As soon as there was photography, there were erotic photographs.
I’ve written before about art historian Beatrice Farwell’s theory that Félix-Jacques-Antoine Moulin photographed Victorine Meurent in 1852. The date doesn’t fit with other information we have about Meurent, but the photos Farwell used to support her argument (found in the Bibliothèque nationale de France) still fascinate me.
More simply, Félix-Jacques-Antoine Moulin’s work fascinates me.
Moulin had a studio on rue du Faubourg Montmartre—a studio with two entrances, one “more respectable” than the other, according to Hannavy’s Encyclopedia of Nineteenth Century Photography. The push toward respectability came about after Moulin was fined and sentenced to a month in prison for his “obscene” photos. The Cour d’assises de la Seine determined that even reading the titles of Moulin’s photos would be a “violation of public morality,” so the court proceedings were held behind “closed doors.” And the photos in question? Hannavy says they “disappeared.”
After the obscenity charge, not only did Moulin create the second, more respectable entrance to his studio, but he also made a point of keeping a copy of his photographs on file at the Bibliothèque nationale de France and obtained “official authorization to commercialize his images,” according to Serge Nazarieff’s Early Erotic Photography. And he went on taking photographs.

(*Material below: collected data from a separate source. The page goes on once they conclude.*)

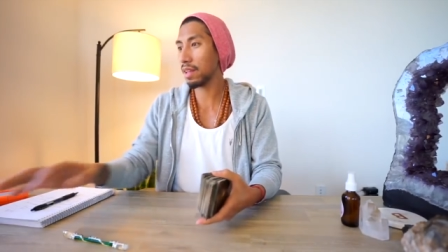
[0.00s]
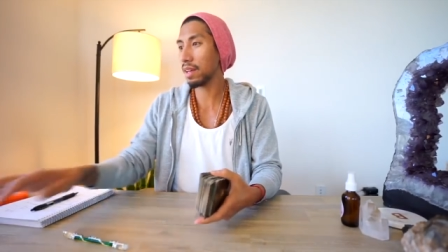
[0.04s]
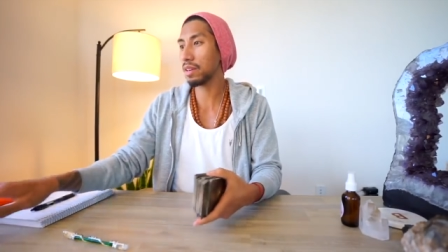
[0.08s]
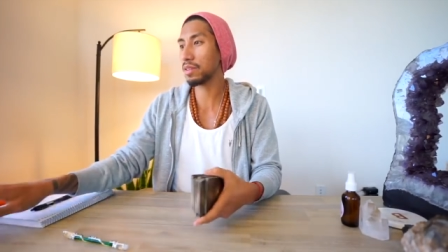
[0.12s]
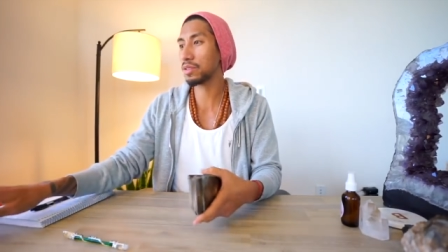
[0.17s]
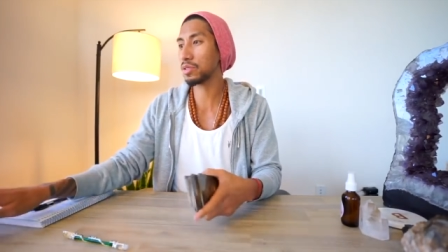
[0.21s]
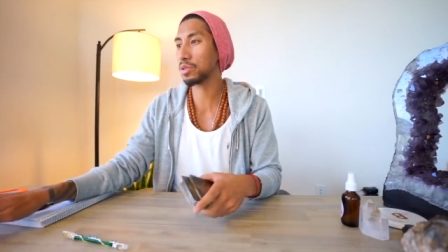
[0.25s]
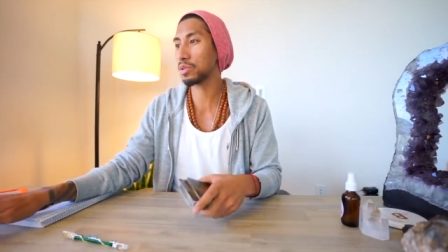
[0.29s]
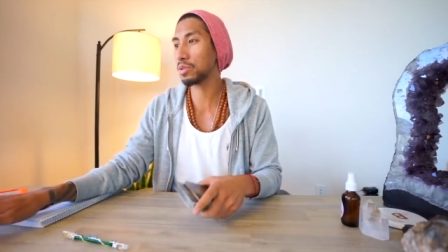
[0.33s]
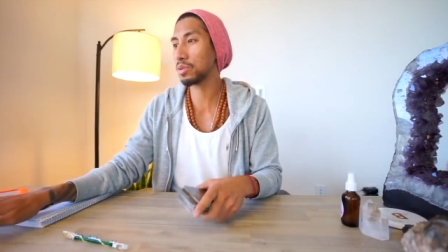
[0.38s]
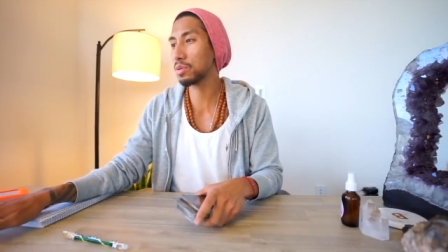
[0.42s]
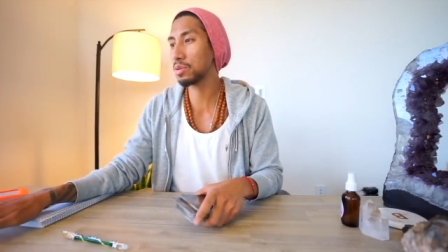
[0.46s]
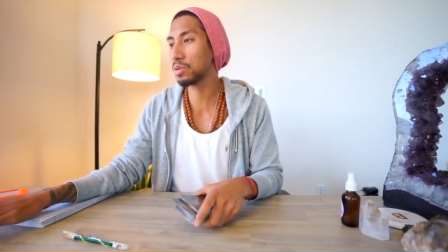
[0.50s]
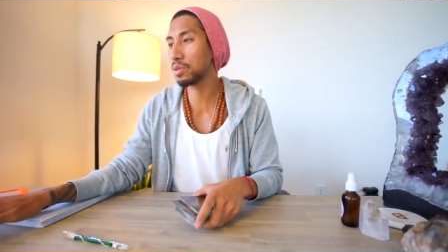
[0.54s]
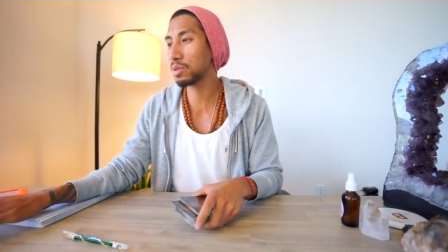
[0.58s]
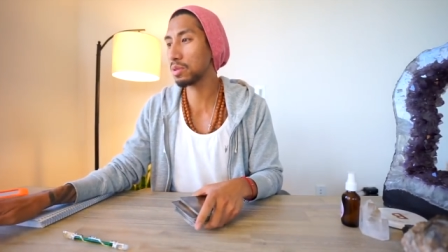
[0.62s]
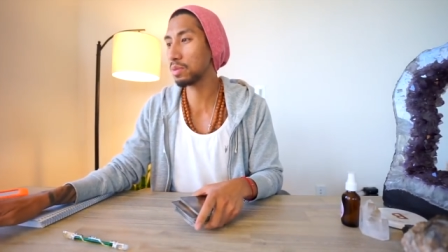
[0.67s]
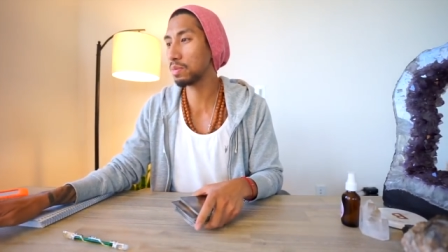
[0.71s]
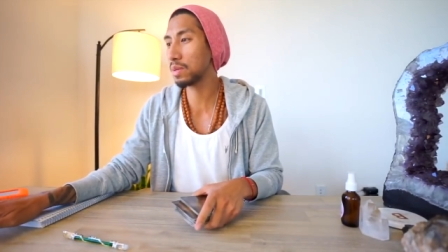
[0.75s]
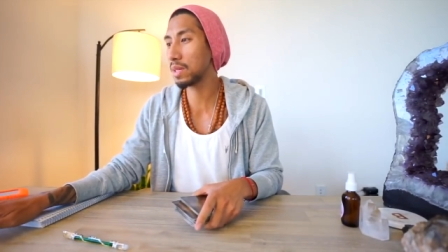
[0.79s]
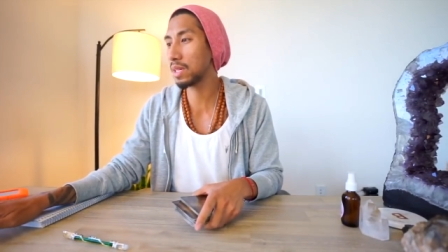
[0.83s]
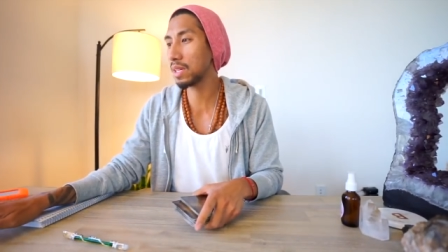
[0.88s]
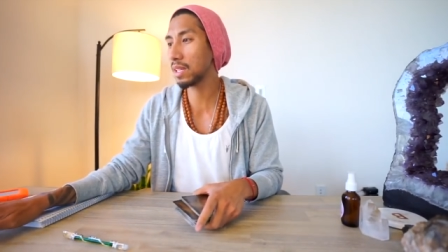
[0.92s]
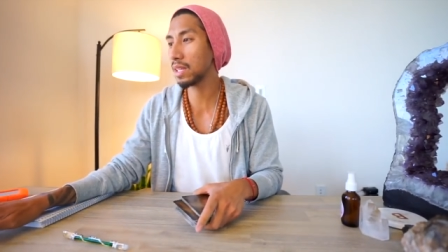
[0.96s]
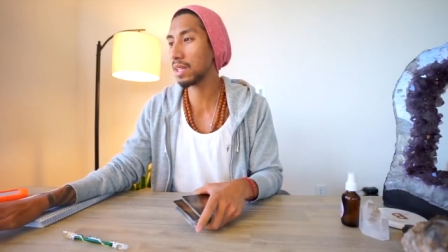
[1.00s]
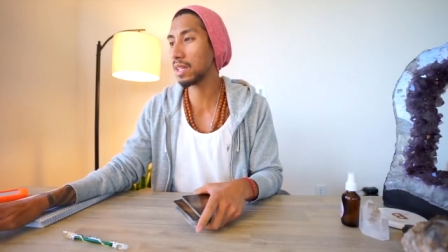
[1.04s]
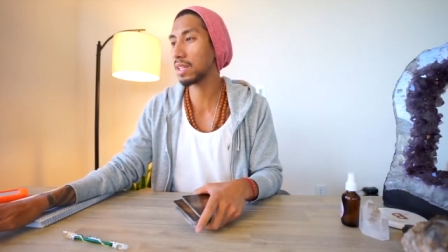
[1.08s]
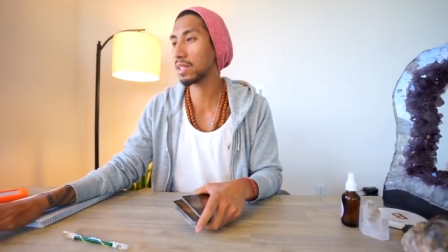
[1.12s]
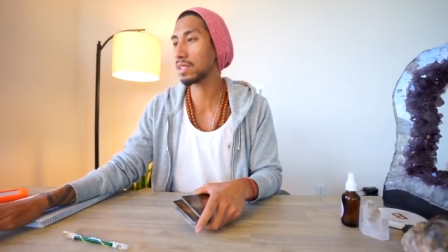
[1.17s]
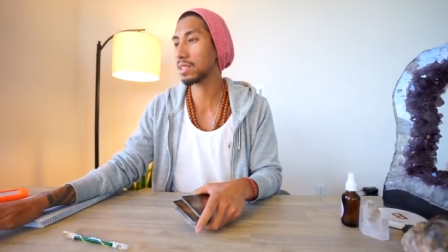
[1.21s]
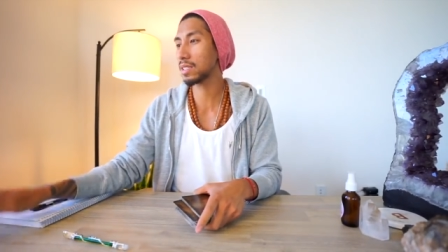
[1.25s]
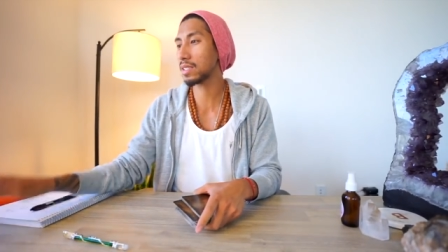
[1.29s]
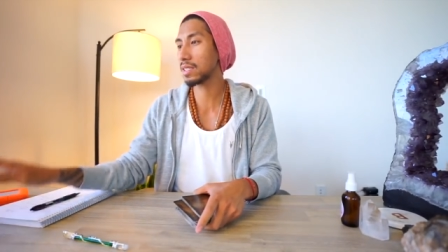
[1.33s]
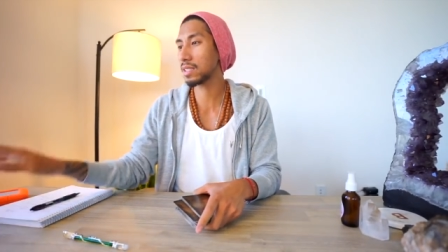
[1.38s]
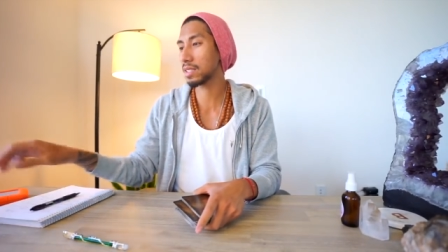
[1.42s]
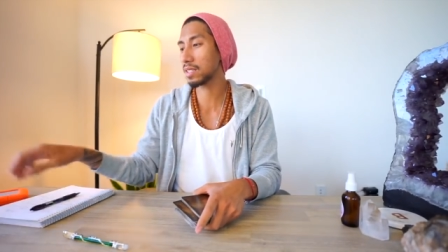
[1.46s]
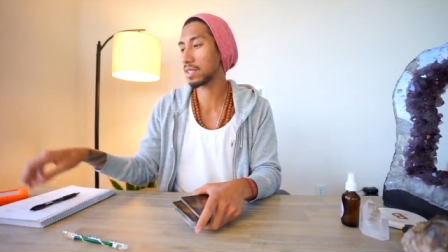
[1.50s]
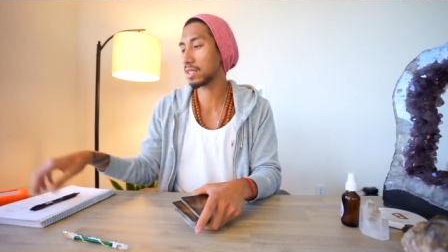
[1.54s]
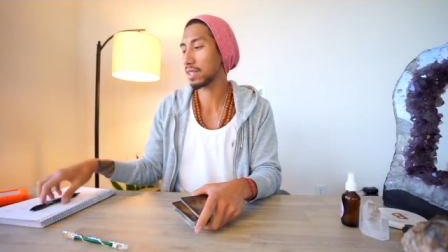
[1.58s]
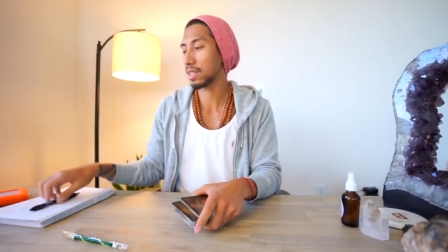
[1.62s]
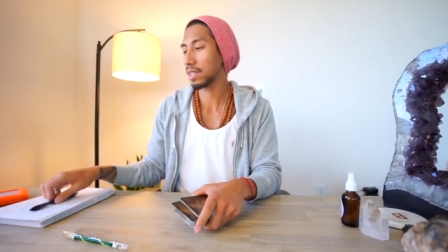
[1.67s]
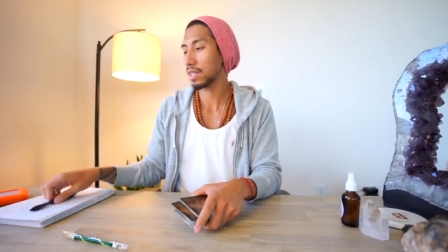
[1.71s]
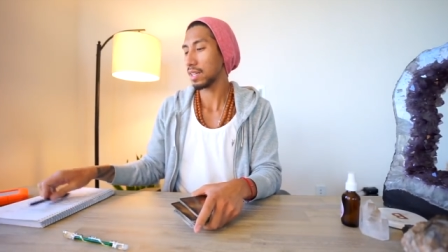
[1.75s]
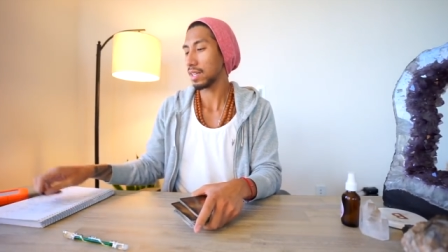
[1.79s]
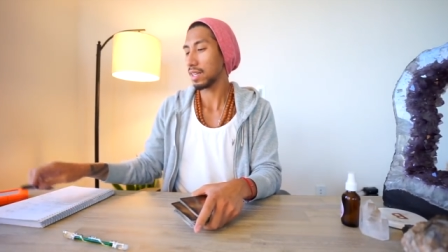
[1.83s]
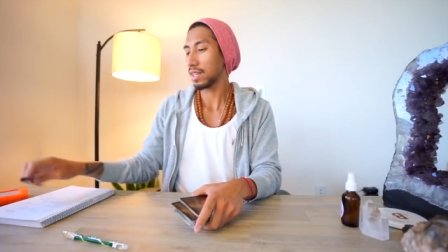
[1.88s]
lot of juju being cleansed.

I don’t know what Moulin’s “obscene” photos were like, but the old “But it’s art!” joke seems to have been in play in the 19th century, too. Hannavy states that photographs of naked women were often called “academy…studies,” even though they were only “nominally for use by artists.”
I find both beauty and art in many of Moulin’s works. The Metropolitan Museum of Art owns one of Moulin’s photos and declares the image “seems more allied to art than to erotica.” Here’s a detail from that particular daguerreotype, taken from Wikipedia:
(Click here to see the full image from the Metropolitan and to read the museum’s commentary.)
Félix-Jacques-Antoine Moulin plays a small but crucial role in Paris Red. And though art historians disagree about whether or not Manet used any photos in his painting process, I take a fictional stand on it in my novel.